13. Recovery Flashcards
Force/No Force policies - trade-off, goal
The force policy states when a transaction finishes, force all modified data pages to disk before the transaction commits.
Enforces durability but with bad performance (a lot of unnecessary writes).
The no-force polity states to only write back to disk when the page needs to be evicted from the buffer pool.
Performance is great, but enforcing durability is tricky (e.g. redo-logging implementation).
The goal is to implement a no-force policy with good durability.
Steal/No-Steal policies - trade-off, goal
The no-steal policy states that pages cannot be evicted from memory (and thus written to disk) until the transaction commits.
Ensures atomicity (no partial writes until commit), but handcuffs how we can use memory.
The goal is to implement a steal policy, which allows modified pages to be written to disk before a transaction finishes.
Ensuring atomicity becomes complex (e.g. implementing undo-logging to rollback incomplete transactions)
What is a database log?
A log is a sequence of log records that describe the operations that the database has done.

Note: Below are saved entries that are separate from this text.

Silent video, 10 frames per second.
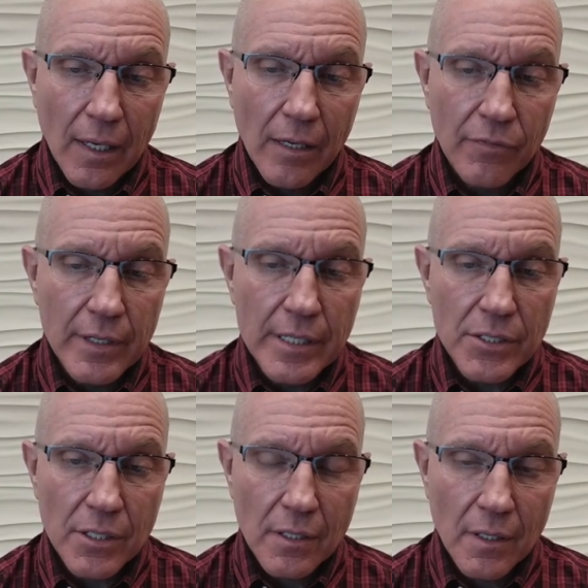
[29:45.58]
If
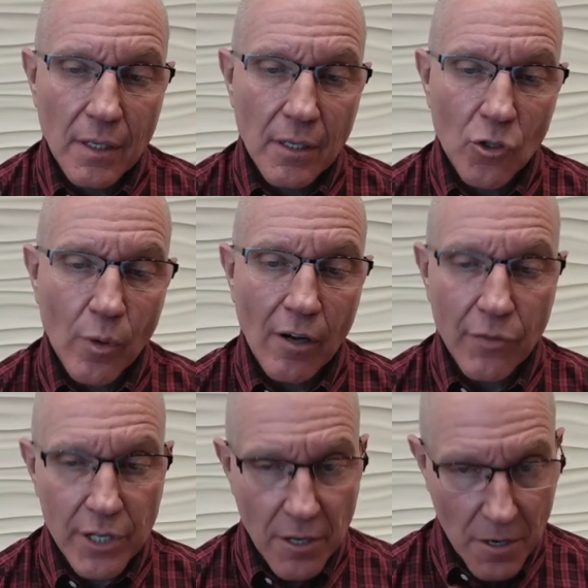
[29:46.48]
these 12
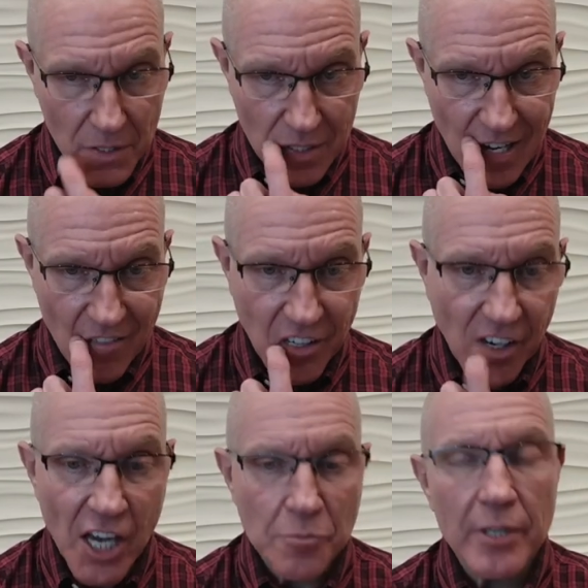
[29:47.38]
years have
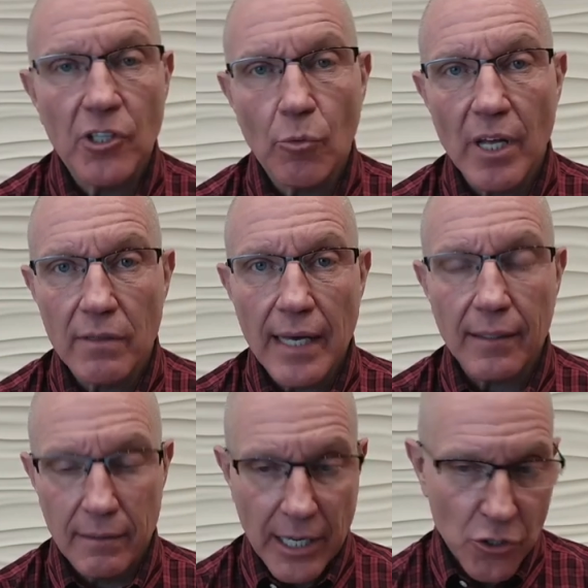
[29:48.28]
caused me to rethink
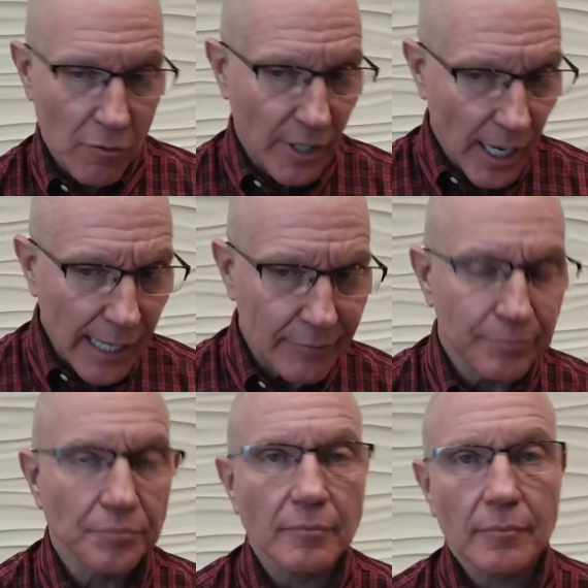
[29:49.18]
the nature of God,
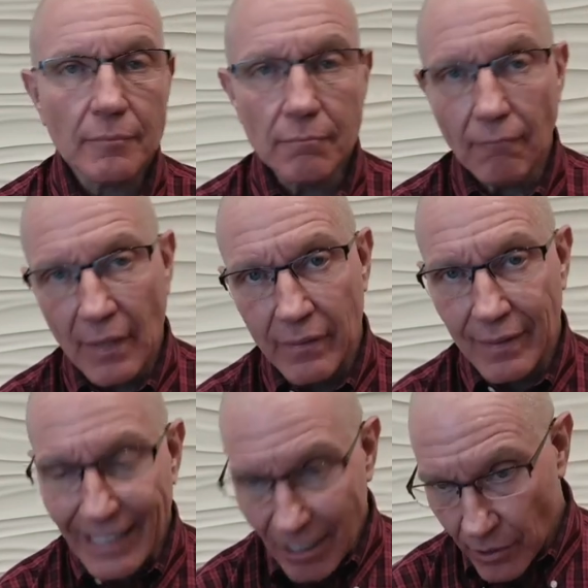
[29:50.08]
the
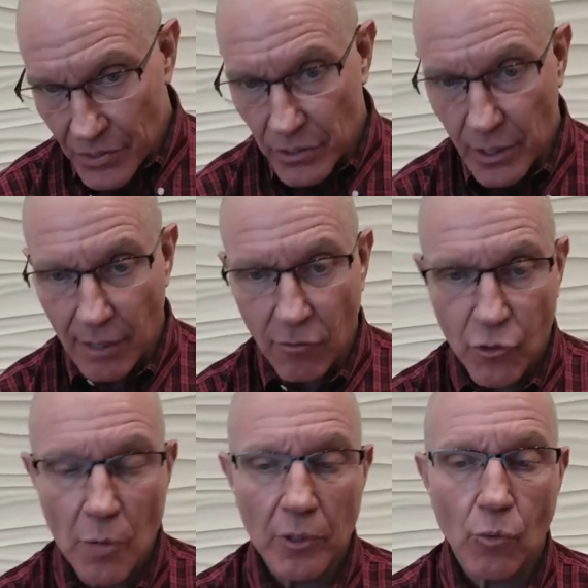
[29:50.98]
inherency of
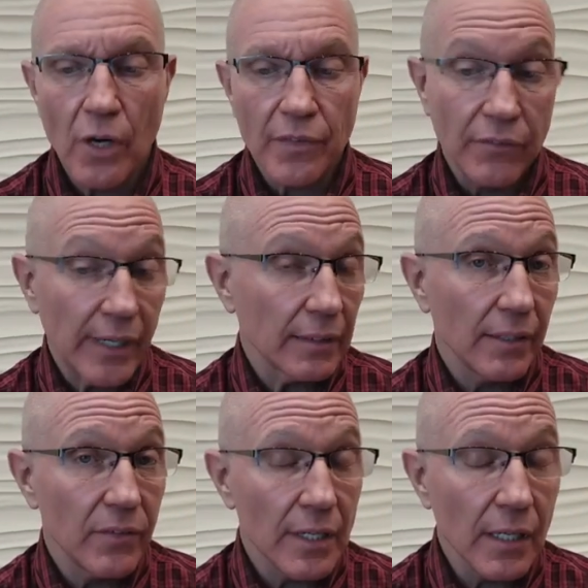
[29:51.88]
human worth and
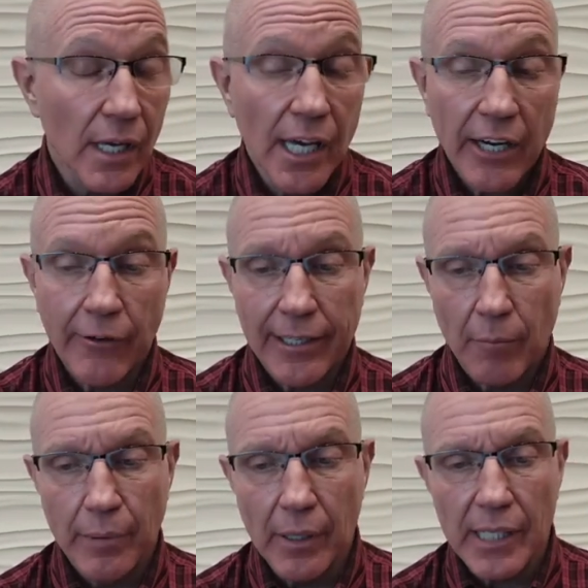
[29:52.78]
dignity,
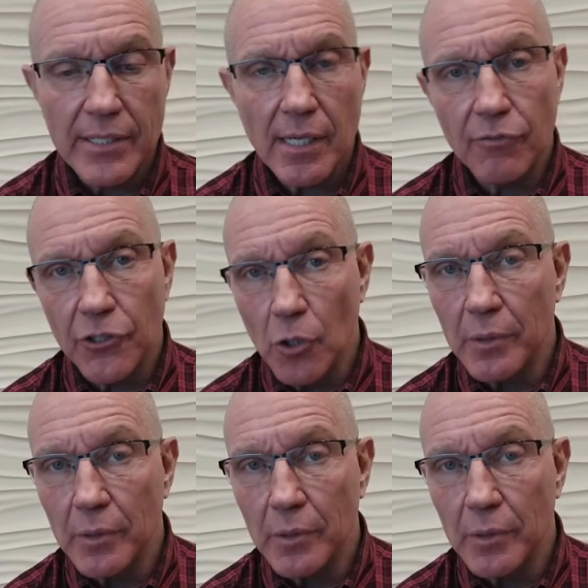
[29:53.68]
credibility of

Log record types - describe
UPDATE: for SQL insert/delete/update
fields - {XID, pageID, offset, length, old data, new data}
COMMIT: signifies that a transaction is starting the commit process
ABORT: signifies that a transaction is starting the aborting process
END: signifies that a transaction is finished (usually means that it finished committing or aborting)

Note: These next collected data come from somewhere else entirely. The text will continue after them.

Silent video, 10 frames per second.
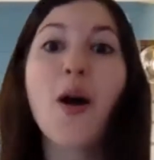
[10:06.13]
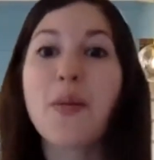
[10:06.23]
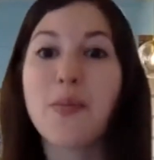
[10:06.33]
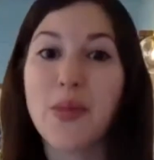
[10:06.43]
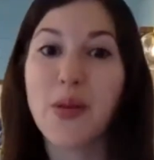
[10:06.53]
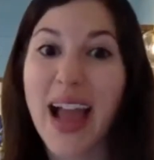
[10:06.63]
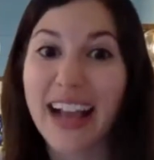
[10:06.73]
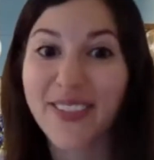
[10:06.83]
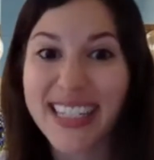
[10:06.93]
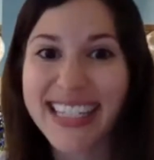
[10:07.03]

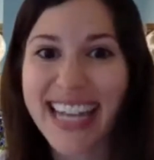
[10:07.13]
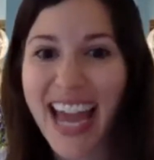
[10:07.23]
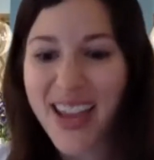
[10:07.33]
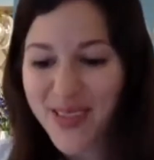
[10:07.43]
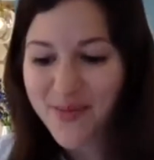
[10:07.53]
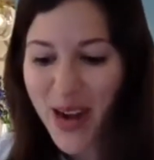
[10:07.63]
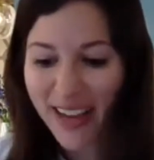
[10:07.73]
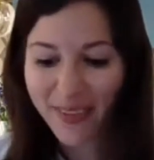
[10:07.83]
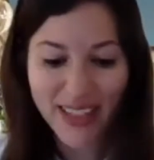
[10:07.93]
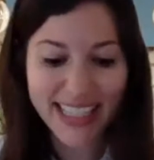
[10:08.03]
breakfast time and
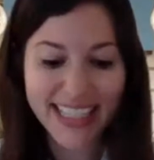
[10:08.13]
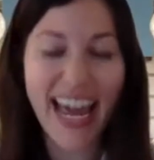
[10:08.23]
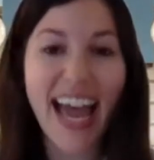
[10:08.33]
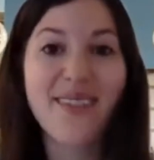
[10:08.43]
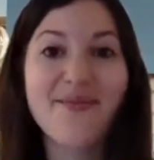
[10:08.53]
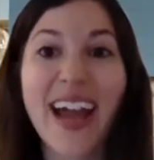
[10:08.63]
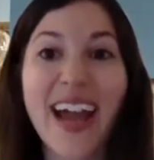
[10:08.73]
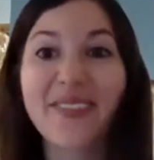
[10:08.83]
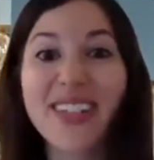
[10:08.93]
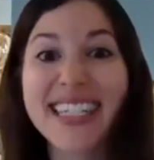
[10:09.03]
breakfast time,
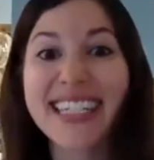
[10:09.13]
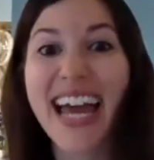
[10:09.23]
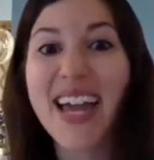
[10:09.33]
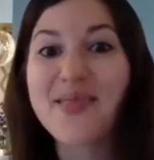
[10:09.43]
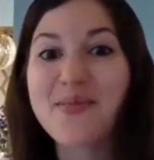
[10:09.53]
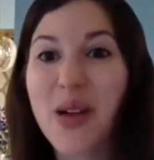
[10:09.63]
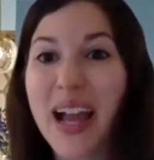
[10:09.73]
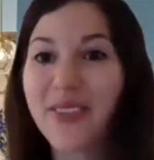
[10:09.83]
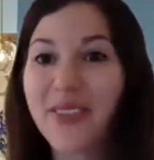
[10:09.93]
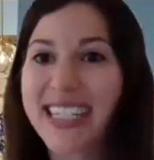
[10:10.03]
breakfast time and
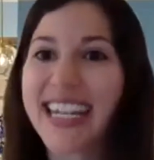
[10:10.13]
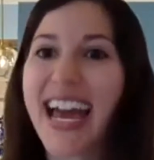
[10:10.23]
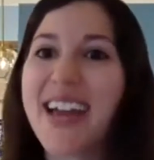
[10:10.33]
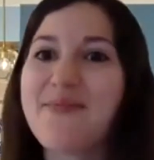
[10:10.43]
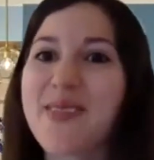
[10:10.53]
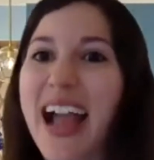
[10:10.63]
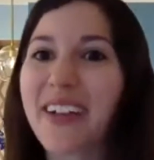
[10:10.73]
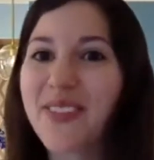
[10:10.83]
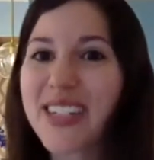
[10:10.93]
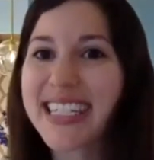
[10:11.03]
breakfast time,
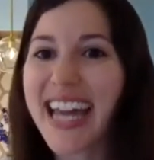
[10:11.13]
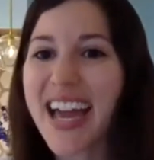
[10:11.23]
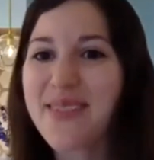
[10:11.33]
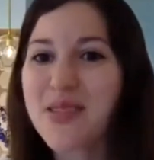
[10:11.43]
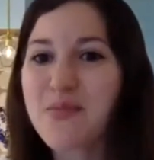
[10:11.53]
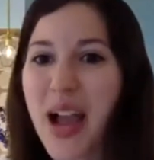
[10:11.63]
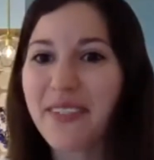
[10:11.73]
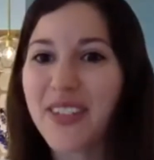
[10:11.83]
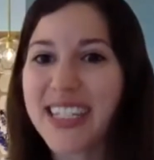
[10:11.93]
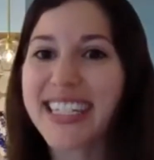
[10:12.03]
breakfast time and
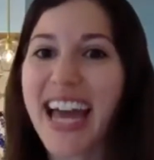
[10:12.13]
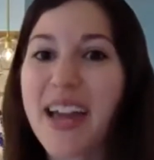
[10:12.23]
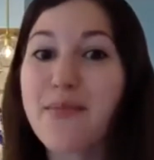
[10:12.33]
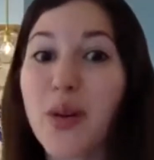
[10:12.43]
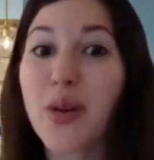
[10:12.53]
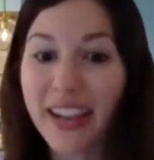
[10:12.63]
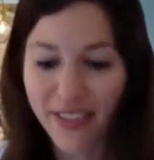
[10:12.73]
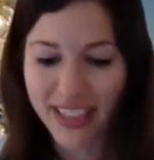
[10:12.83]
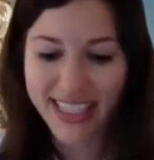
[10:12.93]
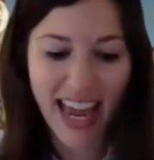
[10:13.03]
breakfast time,
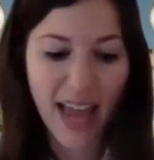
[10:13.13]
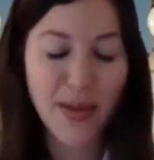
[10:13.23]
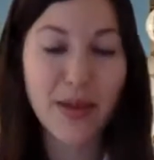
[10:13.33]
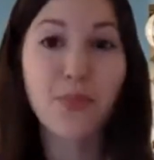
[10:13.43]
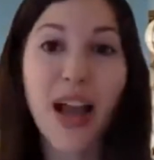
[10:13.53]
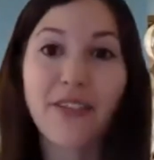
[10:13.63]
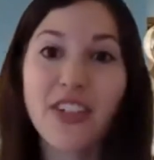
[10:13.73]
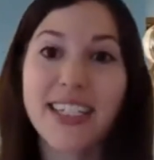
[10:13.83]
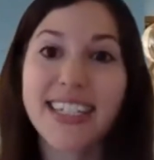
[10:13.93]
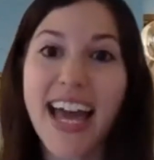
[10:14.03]
breakfast time and
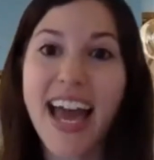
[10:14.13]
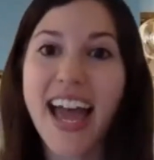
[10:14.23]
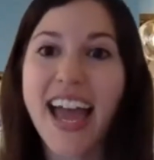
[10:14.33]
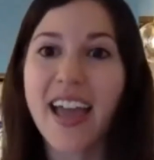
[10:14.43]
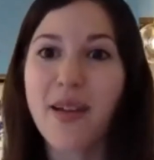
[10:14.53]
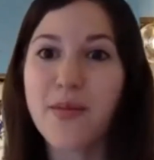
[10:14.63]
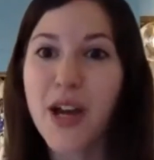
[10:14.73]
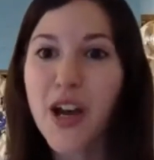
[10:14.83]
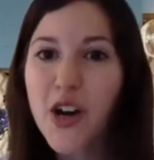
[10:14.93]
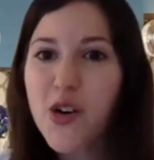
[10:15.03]
breakfast time.
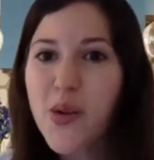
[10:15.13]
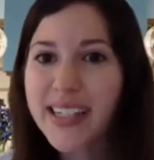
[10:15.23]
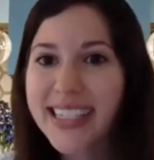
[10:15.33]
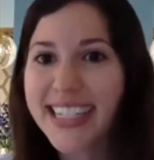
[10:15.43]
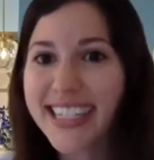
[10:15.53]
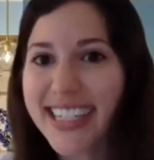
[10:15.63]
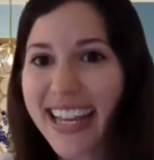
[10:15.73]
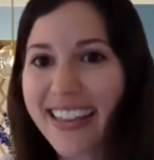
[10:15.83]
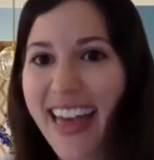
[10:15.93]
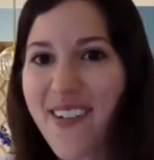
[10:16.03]
Who wants to
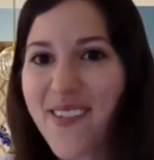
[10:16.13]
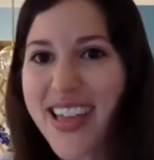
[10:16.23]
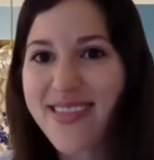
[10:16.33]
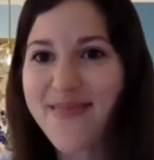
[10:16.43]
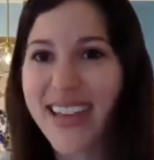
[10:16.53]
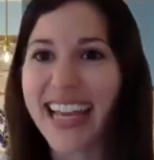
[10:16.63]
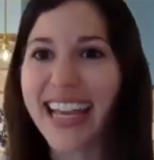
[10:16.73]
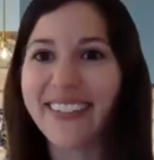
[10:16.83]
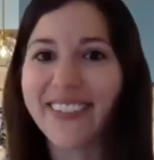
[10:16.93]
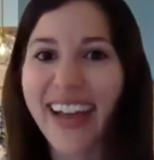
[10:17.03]
sing that with
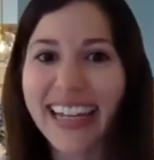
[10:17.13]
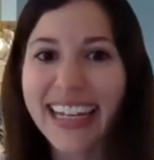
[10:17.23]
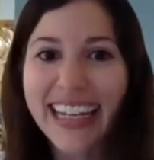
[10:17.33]
me? Ready?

How log records are stored?
Log records are stored like DB records - combined into log pages. Log pages need to be operated on in memory but need to be written to disk to be stored permanently.
Write-Ahead Logging (WAL) - 2 rules
- Log records must be written to disk before the corresponding data page gets written to disk. This is how we will achieve atomicity. The intuition for this is that if a data page is written first and then the database crashes we have no way of undoing the operation because we don’t know what operation happened!
- All log records must be written to disk when a transaction commits. This is how we will achieve durability. The intuition is that we need to persistently track what operations a committed transaction has performed. Otherwise, we would have no idea what operations we need to redo. By writing all the logs to disk, we know exactly which operations we need to redo in the event that the database crashes before the modified data pages are written to disk!
What is LSN (for DB logging)?
What are pageLSN and flushedLSN?
Stands for Log Sequence Number. The LSN is a unique increasing number that helps signify the order of the operations (if you see a log record with LSN = 20 then that operation happened after a record with LSN = 10).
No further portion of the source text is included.